Tüm bunlara ilaveten bir de, bu kararda Kıbrıs Cumhuriyeti’nin Katılım Sözleşmesi’nin 10. Protokolüne atıfta bulunulması var ki, bu da Kıbrıs (Rum) Cumhuriyeti’nin bundan böyle hiçbir şekilde bu tür kararlarda ve uygulamalarda bir kenara itilemeyeceği anlamına geliyor
Şimdi AB Daimi Temsilciler Konseyi’nin (COREPER) Kıbrıslı Türklere yönelik Mali Yardım ve Doğrudan Ticaret tüzüklerinin birbirinden ayrılması ve 139 milyon avro tutarındaki ödeneğin serbest bırakılması kararı ne demek bir de ona bakalım.
Farz edinki KKTC Hükümeti bu karardan çok memnunluk duydu ve aman verin bu parayı biz kullanalım dedi.

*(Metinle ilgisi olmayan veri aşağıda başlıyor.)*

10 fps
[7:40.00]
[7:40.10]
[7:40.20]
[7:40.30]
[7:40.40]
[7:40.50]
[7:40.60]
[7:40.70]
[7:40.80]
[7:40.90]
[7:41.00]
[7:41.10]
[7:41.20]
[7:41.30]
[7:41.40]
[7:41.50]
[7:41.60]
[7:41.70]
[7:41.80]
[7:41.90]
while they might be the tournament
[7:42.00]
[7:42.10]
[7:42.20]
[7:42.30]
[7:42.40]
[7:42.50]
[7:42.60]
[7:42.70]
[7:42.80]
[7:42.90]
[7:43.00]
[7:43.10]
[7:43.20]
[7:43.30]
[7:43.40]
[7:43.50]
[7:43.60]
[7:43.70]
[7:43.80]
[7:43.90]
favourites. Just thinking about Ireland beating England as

Peki bu ne demek ve bu iş nasıl olacak biliyormuyuz.?
Mali Yardım Tüzüğünün içeriği ve koşulları bunlar. Dahası da var ama bu kadar zaten konuyu anlamamıza yeterli.
Ben COREPER’in bu kararından ne anladım biliyormusunuz.

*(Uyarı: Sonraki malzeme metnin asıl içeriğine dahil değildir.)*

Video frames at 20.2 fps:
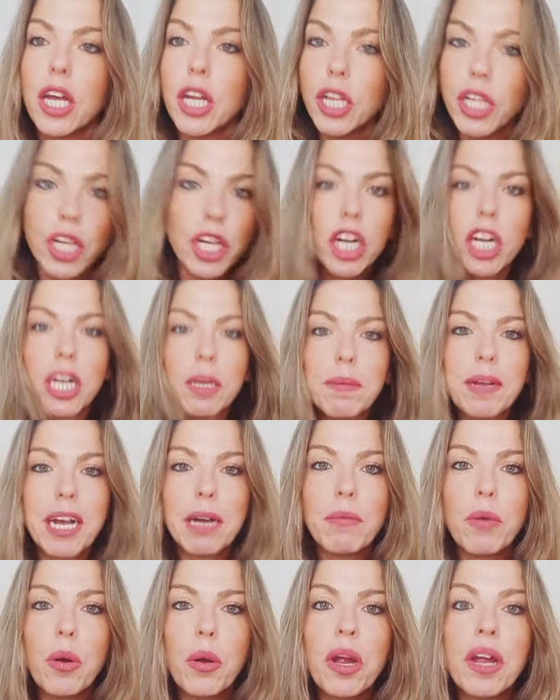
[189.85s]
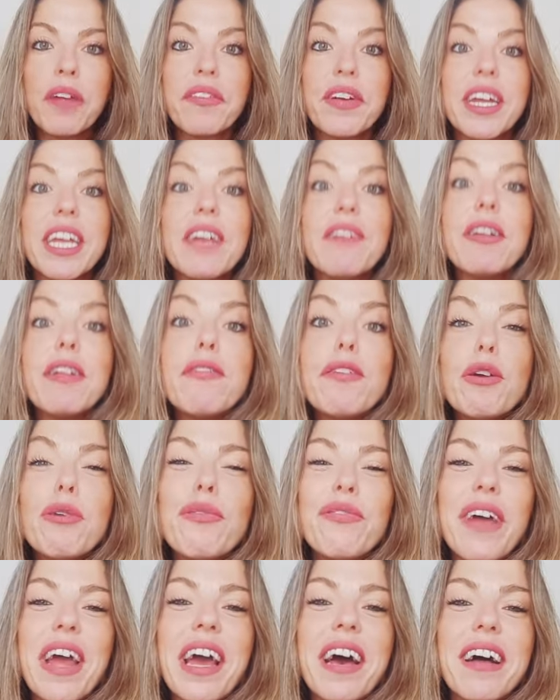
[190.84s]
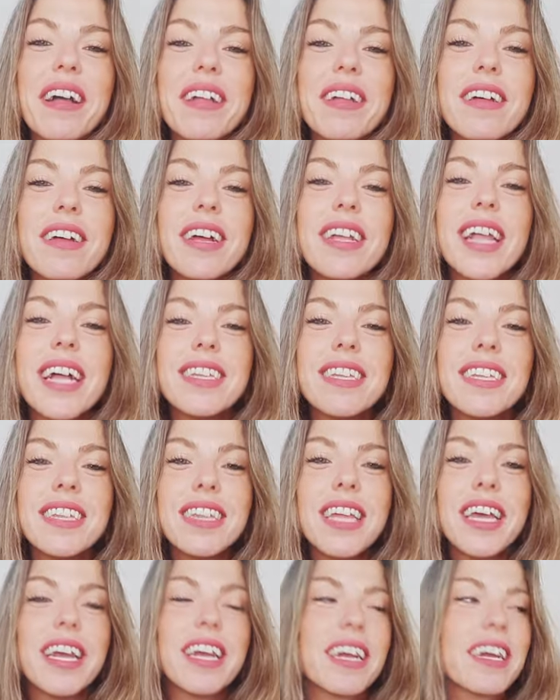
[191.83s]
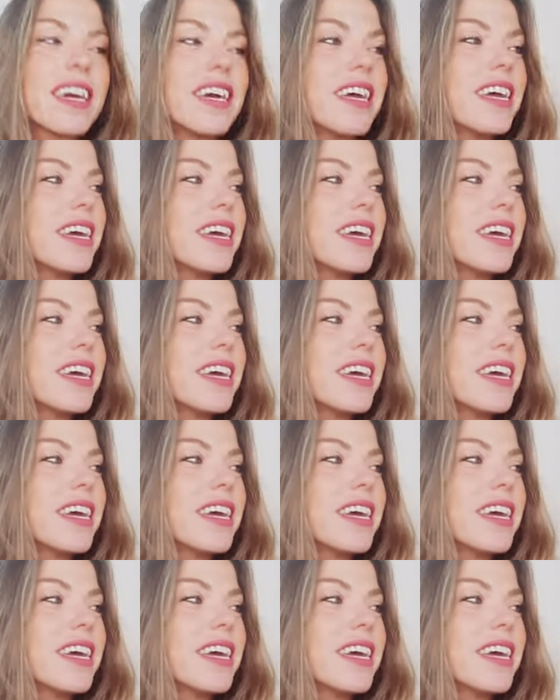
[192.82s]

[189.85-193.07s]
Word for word: you're going to become aware of it, even if you fail that's the thing.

Avrupa Birliği, 26 Nisan 2004 tarihinde aldığı Kıbrıs’lı Türklerle ilgili Mali Yardım Tüzüğü ve Direk Ticaret Tüzüğü ile ilgili olarak bu güne kadar yüz yüze kaldığı ve “Kıbrıs’lı Türklere verdiğiniz sözlerini tutmadınız” suçlamalardan kurtulmak için daha da açıkçası “Yasak Savmak” için alel acele bu kararı geçirdi ve şimdi “İşte biz Mali Yardım tüzüğünü onayladık ama Kıbrıs’lı Türkler kabul etmedi” demeye getirmek ve bu suçlamalardan kurtulmak istiyor.

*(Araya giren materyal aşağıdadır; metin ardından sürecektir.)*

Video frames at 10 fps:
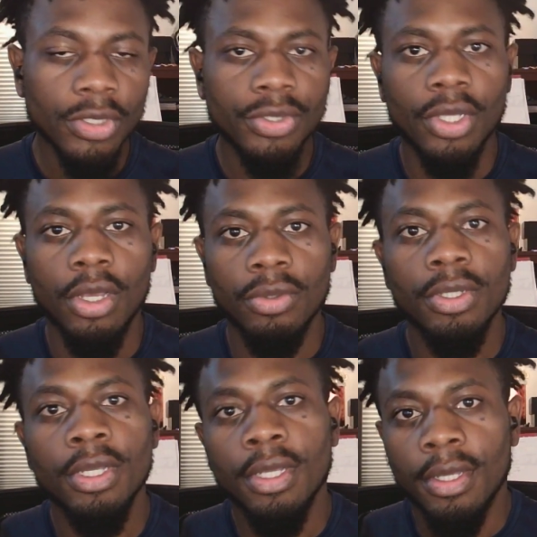So
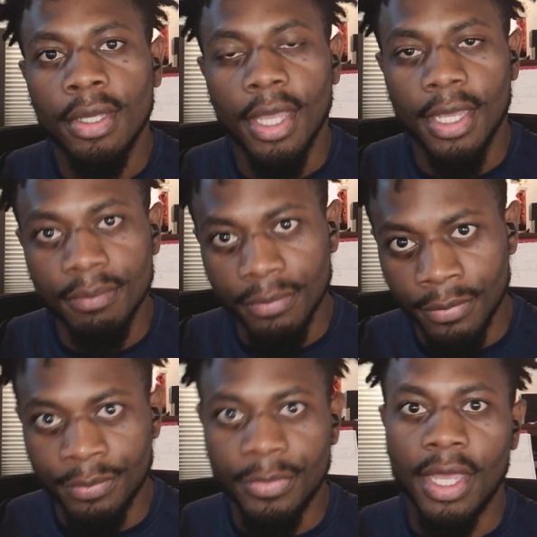I'm
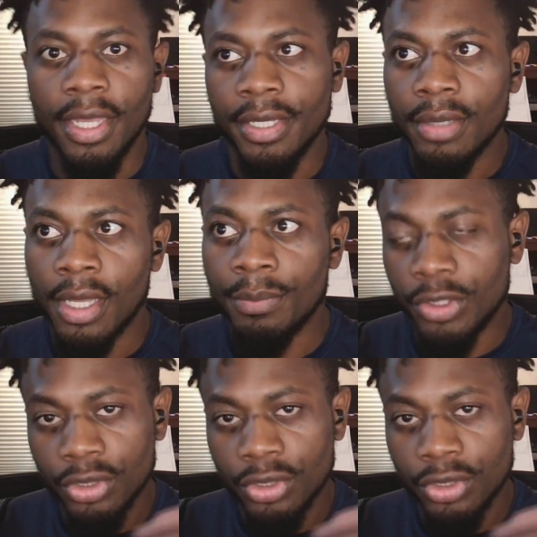going to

Bu karardan sonra Kıbrıs’lı Türklerin artık AB’ye hiçbir güvenleri kalmayacak. Bence Kıbrıs’ın kuzeyinin AB toprağı olup olmadığı yapılacak bir referandumla Kıbrıs’lı Türklere sorulmalı. Bu güne kadar bana hiç kimse sormadı ve ben bu şartlarda, AB’nin bu tek taraflı kararını da kabul etmiyorum.